When Douglas Letter, counsel for the US House of Representatives, was in the gallery, Engelhardt embarked on a raging war, demanding to know why the House could not solve the problem by amending the Privacy Act. Affordable care to finish the case. . When Letter finally gave the obvious answer, namely that the Senate should pass the law and that President Donald Trump had to sign it, Engelhardt acted as if Letter had been trapped.
Why should judges become "taxidermists?" Asked Engelhardt at one of the strangest moments of the discussion. If part of the law is unconstitutional, why should the political process not resolve the question of how much law should remain? In the meantime, it seems, Engelhardt suggested, the appropriate remedy is simply to remove the entire law.
Of course, the answer is that Engelhardt's approach is completely opposed to what the Supreme Court has said Murphy.
To be fair, there were a few moments when Elrod and Engelhardt seemed embarrassed by the gravity of what they seemed to be able to do. When Letter first came to the podium, for example, he read to them the language of NFIB considering that the reading of the individual mandate by the plaintiffs was totally false and that the two Republicans sat for a few moments in silence before appearing to regain their footing and return to the attack.

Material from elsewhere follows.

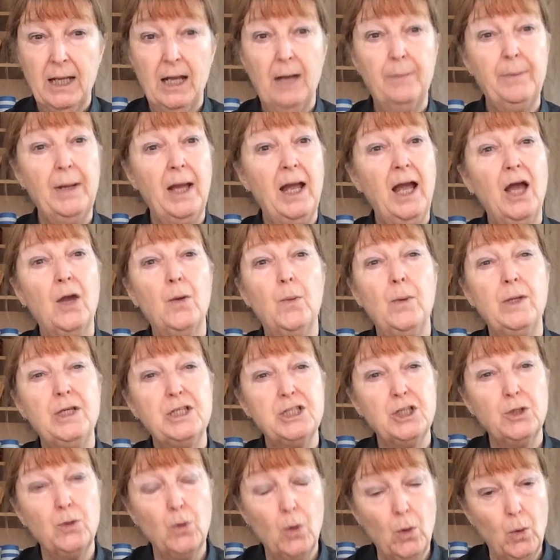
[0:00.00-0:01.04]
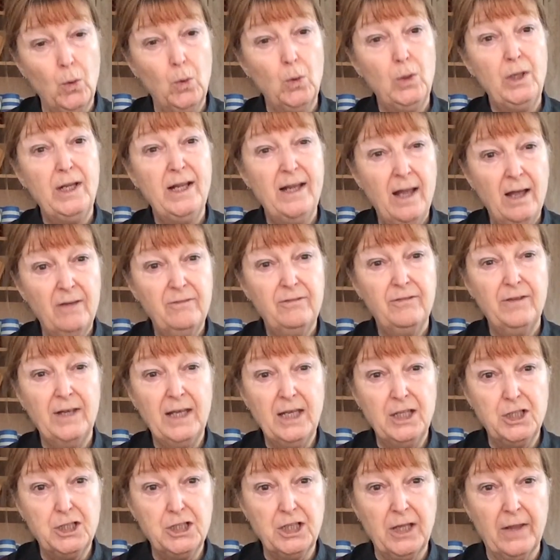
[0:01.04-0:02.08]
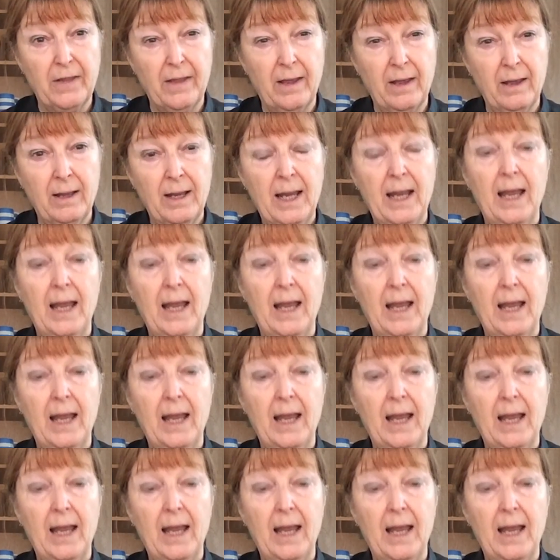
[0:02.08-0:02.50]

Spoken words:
about how we should all love each other.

Similarly, at times, the two Republicans seemed bothered by the idea that Obamacare provisions that were totally independent of their mandate might have to be repealed – a provision requiring restaurants to display caloric information was mentioned a few times, by example. Elrod and Engelhardt sometimes seemed to be considering the possibility of canceling statutory protections for people with pre-existing illnesses and other insurance rules, while possibly keeping other parts intact.
But the argument as a whole was a disaster for Obamacare and, given the stupendous weakness of the plaintiffs' arguments, the rule of law. Texas could also be one of the largest massacres in American history.

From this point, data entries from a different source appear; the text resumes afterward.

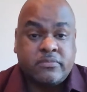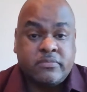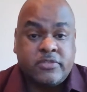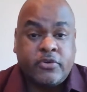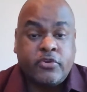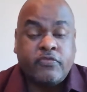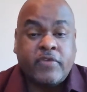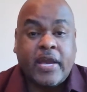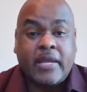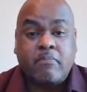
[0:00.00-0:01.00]
You know, you've
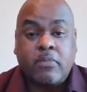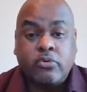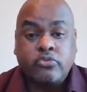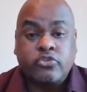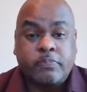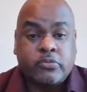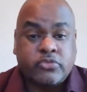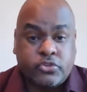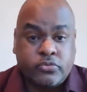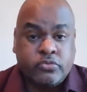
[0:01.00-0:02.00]
got multiple
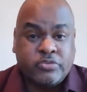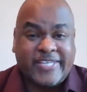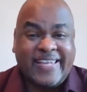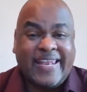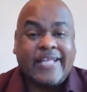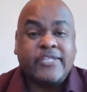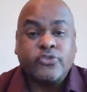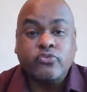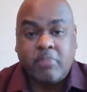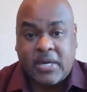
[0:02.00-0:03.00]
tools in that
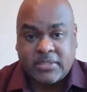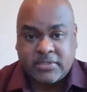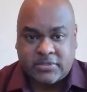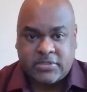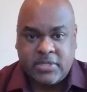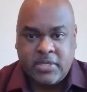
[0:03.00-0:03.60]
toolbox.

Again, about 24,000 people will die each year. Year after year. If Obamacare is hit. There are tens of thousands of fathers who will never kiss their daughters again and tens of thousands of wives who will never again hold their husbands.
If an invading army committed such an act – if it killed 24,000 innocent people year after year – we would call this act "atrocity". Resolutions would be debated at the United Nations Security Council. Peacekeepers would be sent to intervene.
But in this case, one of the biggest acts of mass murder committed on US soil since the Civil War will not be committed by an army. It could however be committed by Jennifer Elrod and Kurt Engelhardt.
If the law allowed such a result, it might perhaps be justified. But no law supports such a result. It is a pure and cruel ideology to the end.